_What needs to be done_
The answer is an exact repetition of every entry, with all images left out.

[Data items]
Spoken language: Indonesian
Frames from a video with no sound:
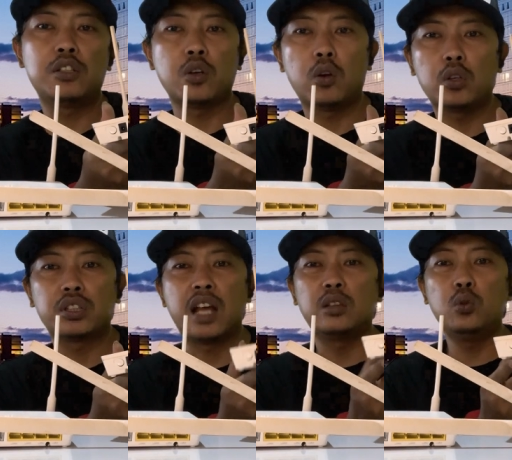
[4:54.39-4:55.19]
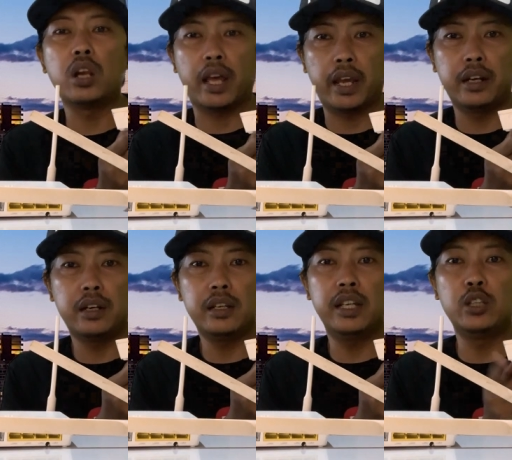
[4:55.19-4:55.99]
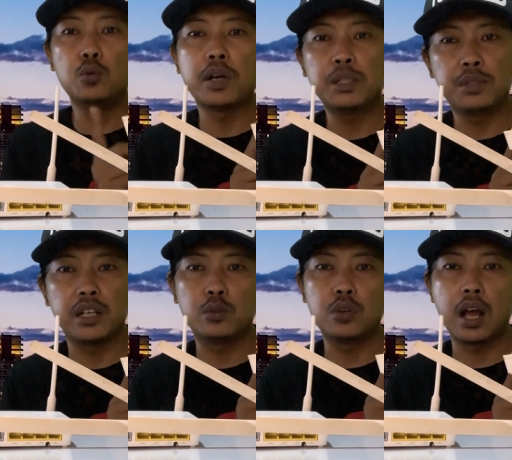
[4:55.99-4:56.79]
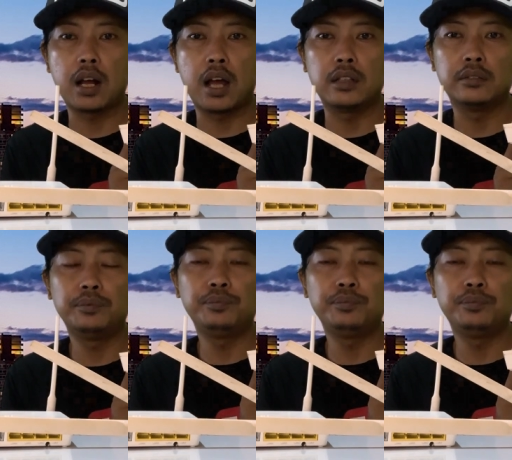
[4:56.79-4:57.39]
colok satu len itu masih bisa digunakan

_Task solution_
Spoken language: Indonesian
Frames from a video with no sound:
[4:54.39-4:55.19]
[4:55.19-4:55.99]
[4:55.99-4:56.79]
[4:56.79-4:57.39]
colok satu len itu masih bisa digunakan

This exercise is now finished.